Exercise details:
Make an exact copy of the records, omitting all images.

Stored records
-.-.-
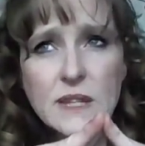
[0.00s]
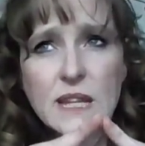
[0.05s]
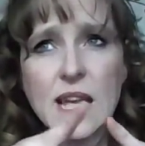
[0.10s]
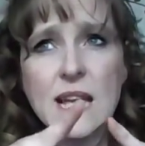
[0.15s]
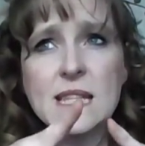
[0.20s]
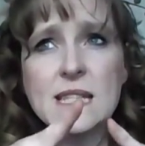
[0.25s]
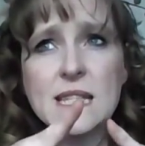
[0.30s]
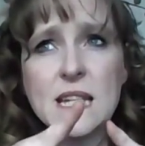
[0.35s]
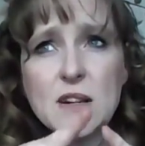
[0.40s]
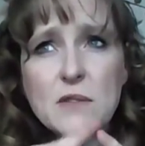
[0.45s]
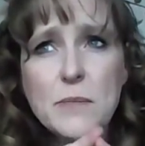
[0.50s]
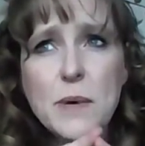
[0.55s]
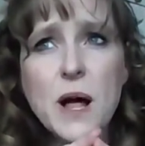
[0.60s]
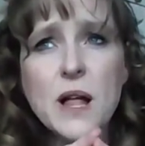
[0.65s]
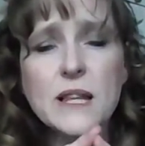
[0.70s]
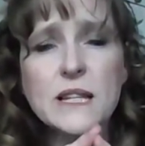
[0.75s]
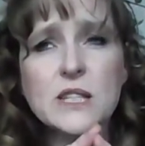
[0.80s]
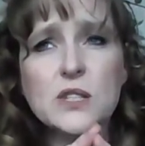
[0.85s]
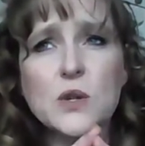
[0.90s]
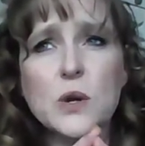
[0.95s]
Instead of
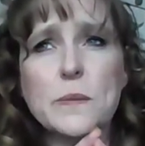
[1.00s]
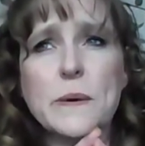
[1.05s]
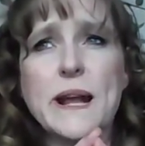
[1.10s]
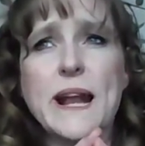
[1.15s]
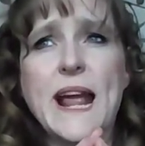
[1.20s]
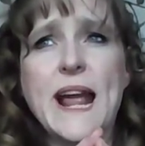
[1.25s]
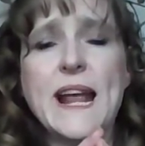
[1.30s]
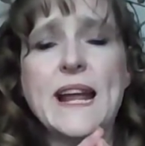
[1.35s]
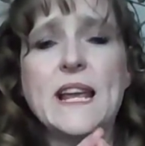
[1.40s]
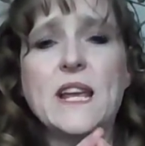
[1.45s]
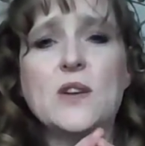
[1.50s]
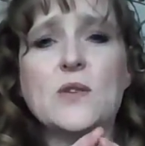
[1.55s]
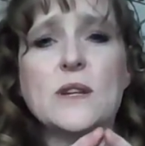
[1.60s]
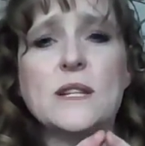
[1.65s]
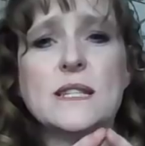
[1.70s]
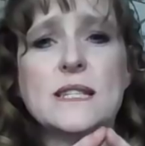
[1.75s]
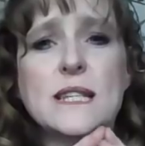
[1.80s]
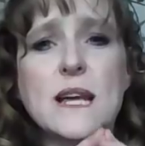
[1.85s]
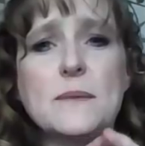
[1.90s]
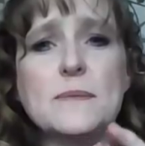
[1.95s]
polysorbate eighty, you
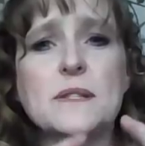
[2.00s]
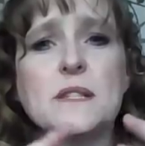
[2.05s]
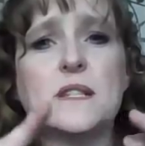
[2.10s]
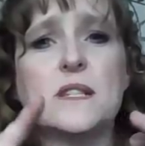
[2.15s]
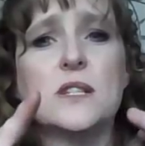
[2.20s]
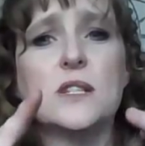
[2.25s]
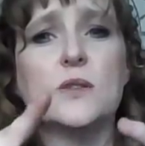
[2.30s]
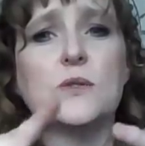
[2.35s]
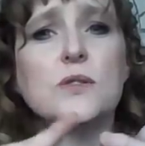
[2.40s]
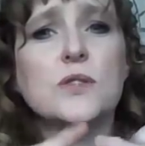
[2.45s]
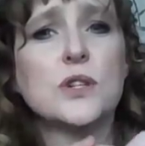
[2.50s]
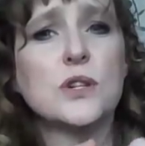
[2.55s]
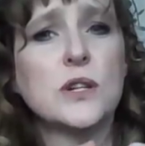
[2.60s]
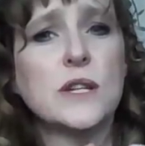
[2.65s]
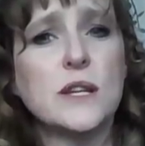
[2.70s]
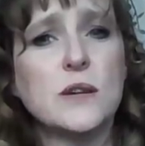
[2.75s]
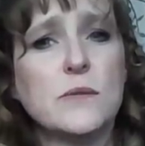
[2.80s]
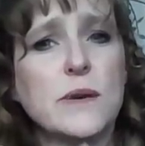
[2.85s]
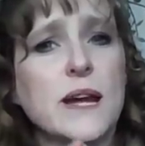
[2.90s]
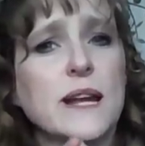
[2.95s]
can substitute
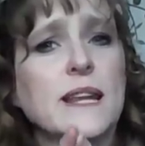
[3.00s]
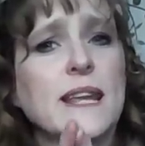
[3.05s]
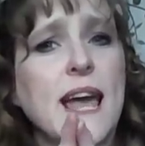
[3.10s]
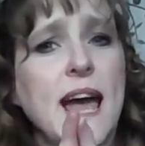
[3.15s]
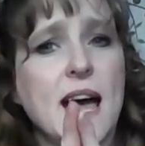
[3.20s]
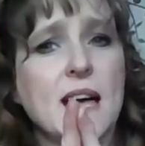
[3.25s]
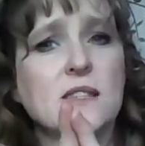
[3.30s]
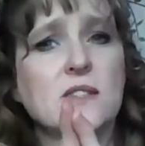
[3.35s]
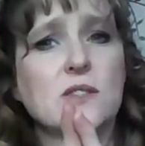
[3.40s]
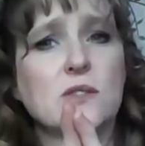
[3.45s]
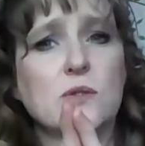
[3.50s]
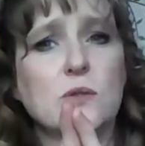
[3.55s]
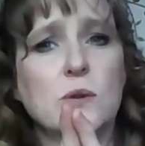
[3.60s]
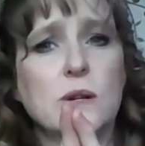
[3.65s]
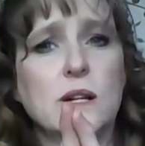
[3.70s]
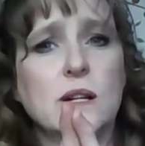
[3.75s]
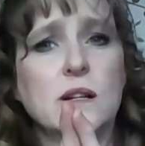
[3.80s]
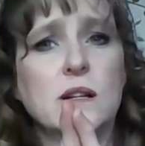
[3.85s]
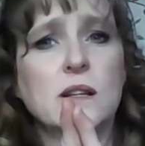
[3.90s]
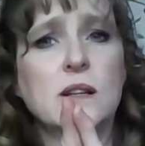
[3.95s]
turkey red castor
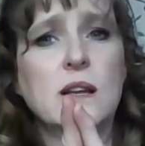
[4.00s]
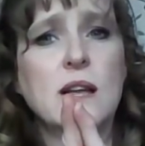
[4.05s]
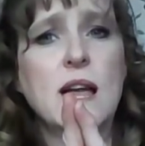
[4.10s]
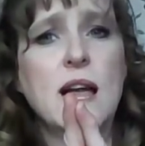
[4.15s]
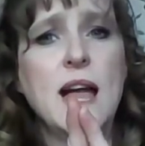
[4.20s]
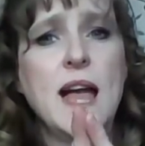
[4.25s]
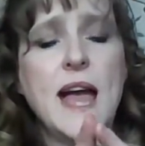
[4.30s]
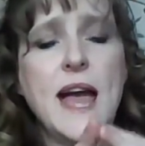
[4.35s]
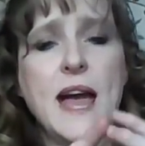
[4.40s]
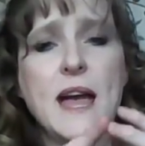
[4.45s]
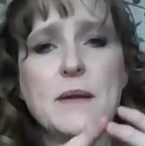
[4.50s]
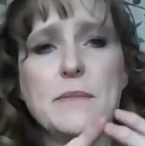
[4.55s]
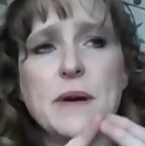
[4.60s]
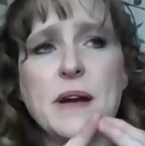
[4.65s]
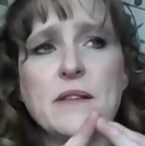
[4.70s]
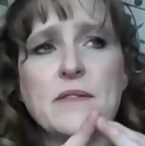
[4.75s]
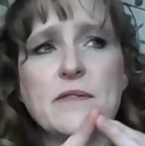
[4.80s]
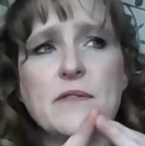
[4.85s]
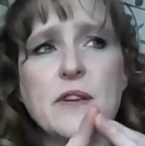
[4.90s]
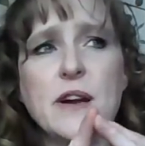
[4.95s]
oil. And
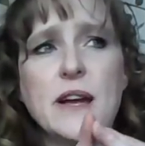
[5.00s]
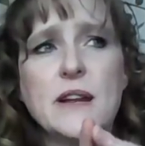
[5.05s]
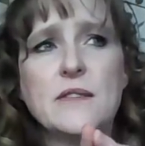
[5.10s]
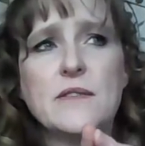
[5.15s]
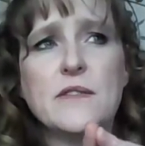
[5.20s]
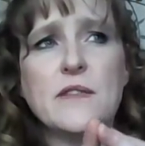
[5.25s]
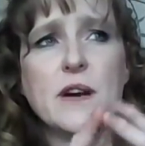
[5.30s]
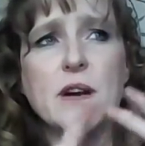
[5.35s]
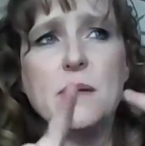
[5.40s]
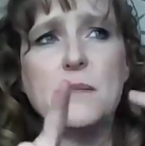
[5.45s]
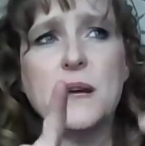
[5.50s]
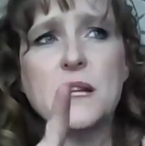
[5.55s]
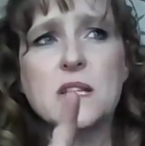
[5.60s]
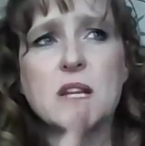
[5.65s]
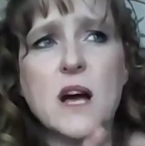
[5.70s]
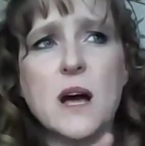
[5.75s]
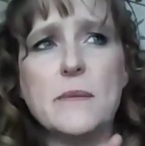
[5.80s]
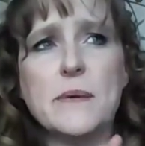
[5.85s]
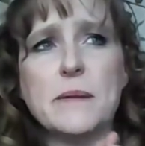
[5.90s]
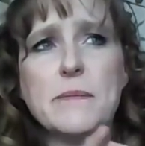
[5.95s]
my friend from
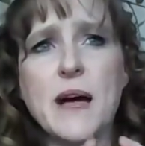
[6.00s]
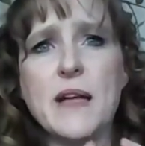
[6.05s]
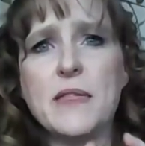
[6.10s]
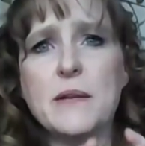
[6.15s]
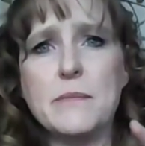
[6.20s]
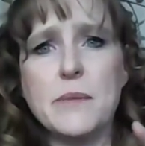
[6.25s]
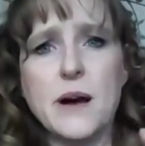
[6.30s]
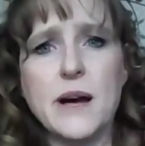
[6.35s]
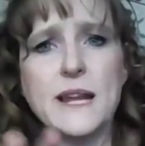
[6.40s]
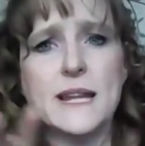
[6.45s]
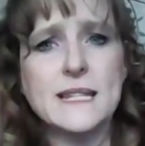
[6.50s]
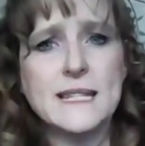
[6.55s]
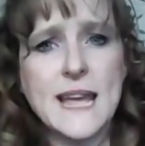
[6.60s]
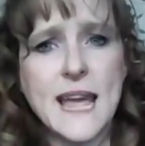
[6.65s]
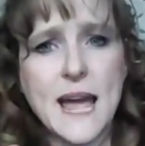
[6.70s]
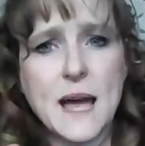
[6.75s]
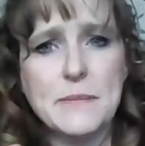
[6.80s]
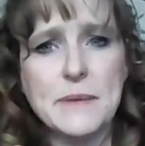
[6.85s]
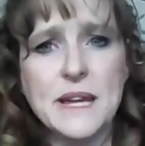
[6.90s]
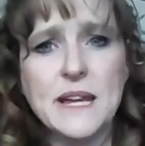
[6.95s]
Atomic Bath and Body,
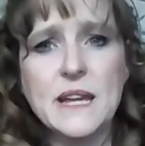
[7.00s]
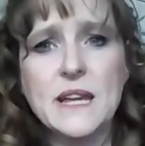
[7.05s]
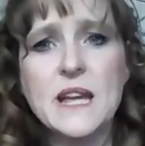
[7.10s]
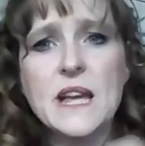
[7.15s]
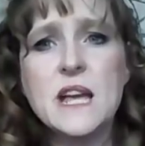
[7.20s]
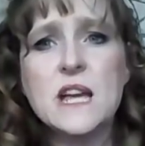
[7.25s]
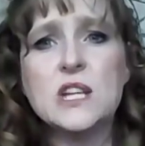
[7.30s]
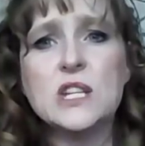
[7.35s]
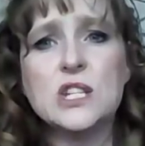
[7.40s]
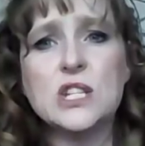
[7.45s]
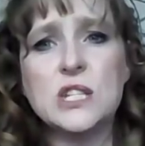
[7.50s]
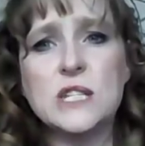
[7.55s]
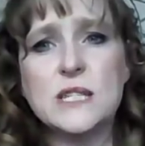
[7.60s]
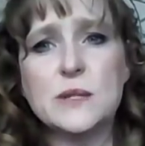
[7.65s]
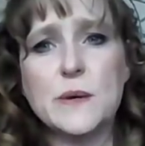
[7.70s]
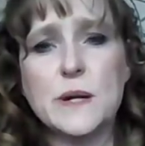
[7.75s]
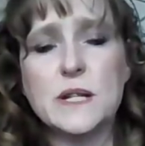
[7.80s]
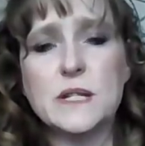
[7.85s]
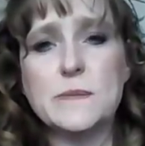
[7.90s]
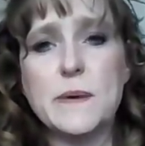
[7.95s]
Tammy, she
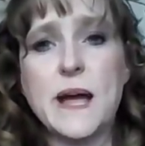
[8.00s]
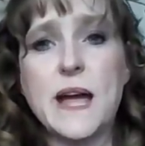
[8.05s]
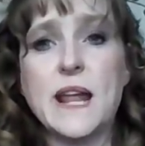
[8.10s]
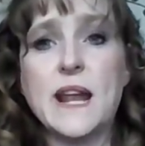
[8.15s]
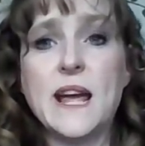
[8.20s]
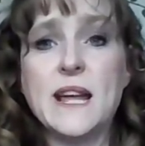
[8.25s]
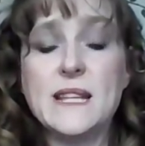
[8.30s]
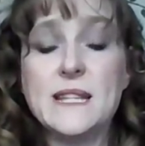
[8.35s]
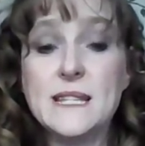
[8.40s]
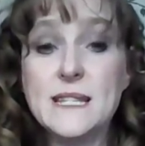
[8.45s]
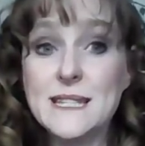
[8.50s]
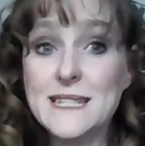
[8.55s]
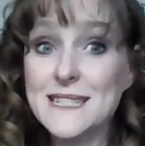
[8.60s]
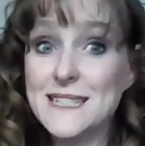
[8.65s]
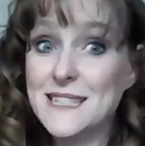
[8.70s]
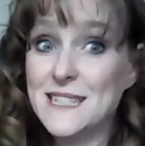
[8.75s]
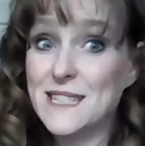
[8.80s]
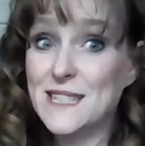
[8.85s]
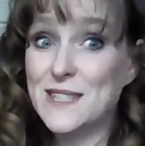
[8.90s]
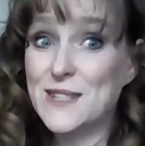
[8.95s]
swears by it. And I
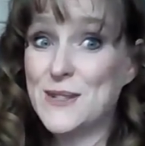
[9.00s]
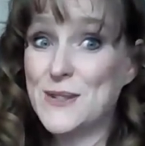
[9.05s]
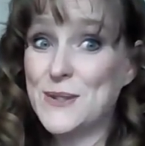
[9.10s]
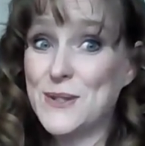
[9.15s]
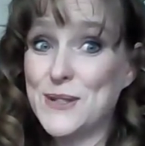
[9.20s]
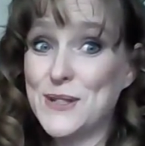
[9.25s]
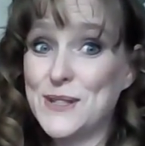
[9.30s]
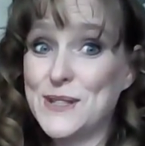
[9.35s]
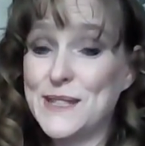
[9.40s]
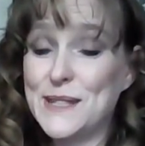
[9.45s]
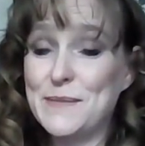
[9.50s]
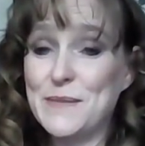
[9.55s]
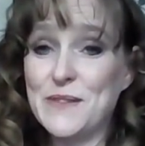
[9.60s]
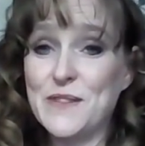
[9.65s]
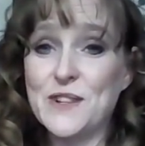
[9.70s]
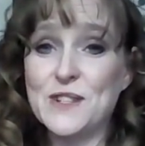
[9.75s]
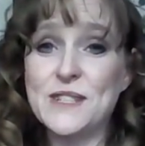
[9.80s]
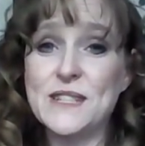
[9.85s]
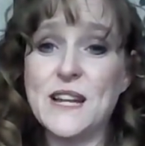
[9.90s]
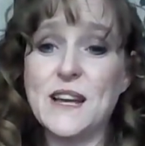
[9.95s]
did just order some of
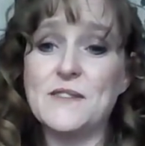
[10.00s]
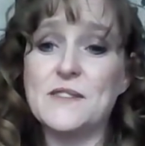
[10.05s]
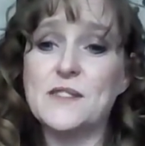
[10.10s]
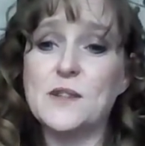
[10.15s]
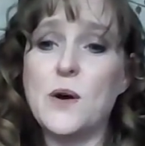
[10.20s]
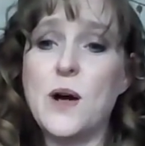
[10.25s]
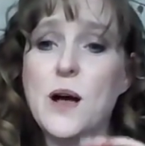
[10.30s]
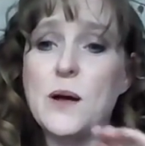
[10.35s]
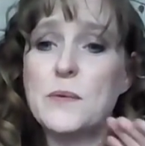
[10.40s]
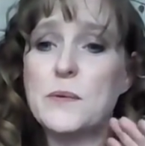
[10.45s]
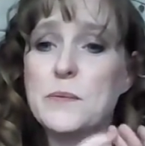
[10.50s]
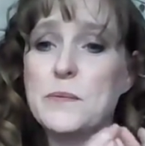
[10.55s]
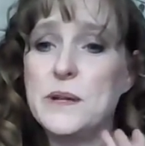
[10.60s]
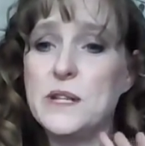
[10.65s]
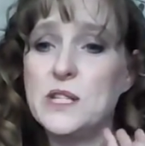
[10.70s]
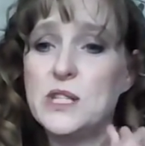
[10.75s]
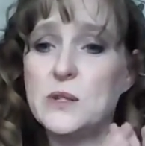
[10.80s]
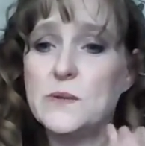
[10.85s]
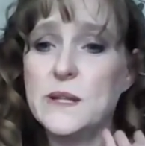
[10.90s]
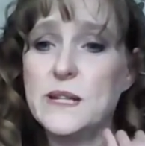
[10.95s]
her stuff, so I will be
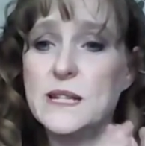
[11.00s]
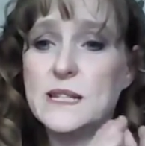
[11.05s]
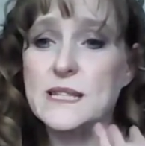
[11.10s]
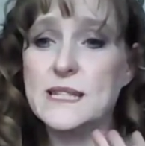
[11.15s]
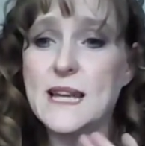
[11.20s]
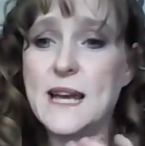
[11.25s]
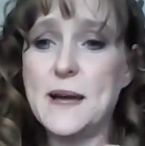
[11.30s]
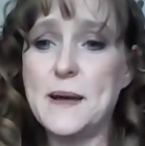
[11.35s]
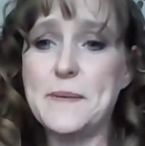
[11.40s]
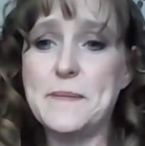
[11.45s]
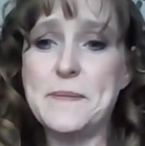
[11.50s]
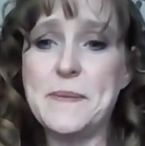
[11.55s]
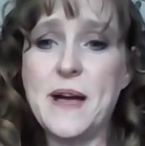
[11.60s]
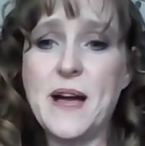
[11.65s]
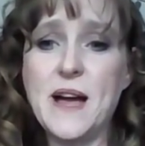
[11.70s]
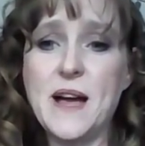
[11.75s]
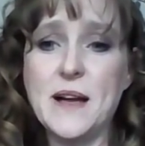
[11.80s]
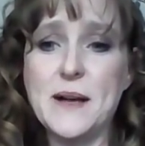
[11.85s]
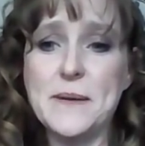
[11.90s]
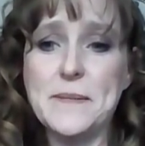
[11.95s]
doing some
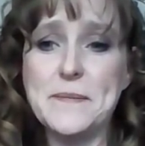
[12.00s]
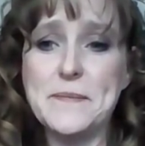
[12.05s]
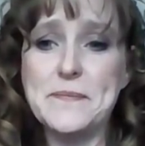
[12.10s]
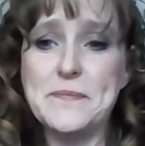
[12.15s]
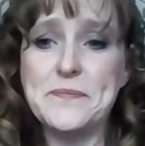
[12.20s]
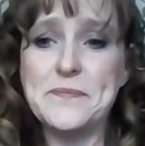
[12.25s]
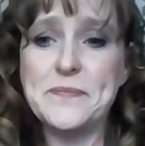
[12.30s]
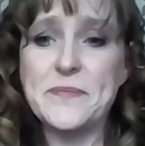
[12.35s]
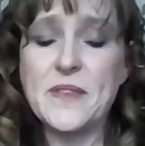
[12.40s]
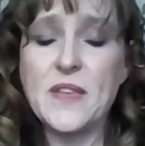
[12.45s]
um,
-.-.-
Written response:
[0.00s]
[0.05s]
[0.10s]
[0.15s]
[0.20s]
[0.25s]
[0.30s]
[0.35s]
[0.40s]
[0.45s]
[0.50s]
[0.55s]
[0.60s]
[0.65s]
[0.70s]
[0.75s]
[0.80s]
[0.85s]
[0.90s]
[0.95s]
Instead of
[1.00s]
[1.05s]
[1.10s]
[1.15s]
[1.20s]
[1.25s]
[1.30s]
[1.35s]
[1.40s]
[1.45s]
[1.50s]
[1.55s]
[1.60s]
[1.65s]
[1.70s]
[1.75s]
[1.80s]
[1.85s]
[1.90s]
[1.95s]
polysorbate eighty, you
[2.00s]
[2.05s]
[2.10s]
[2.15s]
[2.20s]
[2.25s]
[2.30s]
[2.35s]
[2.40s]
[2.45s]
[2.50s]
[2.55s]
[2.60s]
[2.65s]
[2.70s]
[2.75s]
[2.80s]
[2.85s]
[2.90s]
[2.95s]
can substitute
[3.00s]
[3.05s]
[3.10s]
[3.15s]
[3.20s]
[3.25s]
[3.30s]
[3.35s]
[3.40s]
[3.45s]
[3.50s]
[3.55s]
[3.60s]
[3.65s]
[3.70s]
[3.75s]
[3.80s]
[3.85s]
[3.90s]
[3.95s]
turkey red castor
[4.00s]
[4.05s]
[4.10s]
[4.15s]
[4.20s]
[4.25s]
[4.30s]
[4.35s]
[4.40s]
[4.45s]
[4.50s]
[4.55s]
[4.60s]
[4.65s]
[4.70s]
[4.75s]
[4.80s]
[4.85s]
[4.90s]
[4.95s]
oil. And
[5.00s]
[5.05s]
[5.10s]
[5.15s]
[5.20s]
[5.25s]
[5.30s]
[5.35s]
[5.40s]
[5.45s]
[5.50s]
[5.55s]
[5.60s]
[5.65s]
[5.70s]
[5.75s]
[5.80s]
[5.85s]
[5.90s]
[5.95s]
my friend from
[6.00s]
[6.05s]
[6.10s]
[6.15s]
[6.20s]
[6.25s]
[6.30s]
[6.35s]
[6.40s]
[6.45s]
[6.50s]
[6.55s]
[6.60s]
[6.65s]
[6.70s]
[6.75s]
[6.80s]
[6.85s]
[6.90s]
[6.95s]
Atomic Bath and Body,
[7.00s]
[7.05s]
[7.10s]
[7.15s]
[7.20s]
[7.25s]
[7.30s]
[7.35s]
[7.40s]
[7.45s]
[7.50s]
[7.55s]
[7.60s]
[7.65s]
[7.70s]
[7.75s]
[7.80s]
[7.85s]
[7.90s]
[7.95s]
Tammy, she
[8.00s]
[8.05s]
[8.10s]
[8.15s]
[8.20s]
[8.25s]
[8.30s]
[8.35s]
[8.40s]
[8.45s]
[8.50s]
[8.55s]
[8.60s]
[8.65s]
[8.70s]
[8.75s]
[8.80s]
[8.85s]
[8.90s]
[8.95s]
swears by it. And I
[9.00s]
[9.05s]
[9.10s]
[9.15s]
[9.20s]
[9.25s]
[9.30s]
[9.35s]
[9.40s]
[9.45s]
[9.50s]
[9.55s]
[9.60s]
[9.65s]
[9.70s]
[9.75s]
[9.80s]
[9.85s]
[9.90s]
[9.95s]
did just order some of
[10.00s]
[10.05s]
[10.10s]
[10.15s]
[10.20s]
[10.25s]
[10.30s]
[10.35s]
[10.40s]
[10.45s]
[10.50s]
[10.55s]
[10.60s]
[10.65s]
[10.70s]
[10.75s]
[10.80s]
[10.85s]
[10.90s]
[10.95s]
her stuff, so I will be
[11.00s]
[11.05s]
[11.10s]
[11.15s]
[11.20s]
[11.25s]
[11.30s]
[11.35s]
[11.40s]
[11.45s]
[11.50s]
[11.55s]
[11.60s]
[11.65s]
[11.70s]
[11.75s]
[11.80s]
[11.85s]
[11.90s]
[11.95s]
doing some
[12.00s]
[12.05s]
[12.10s]
[12.15s]
[12.20s]
[12.25s]
[12.30s]
[12.35s]
[12.40s]
[12.45s]
um,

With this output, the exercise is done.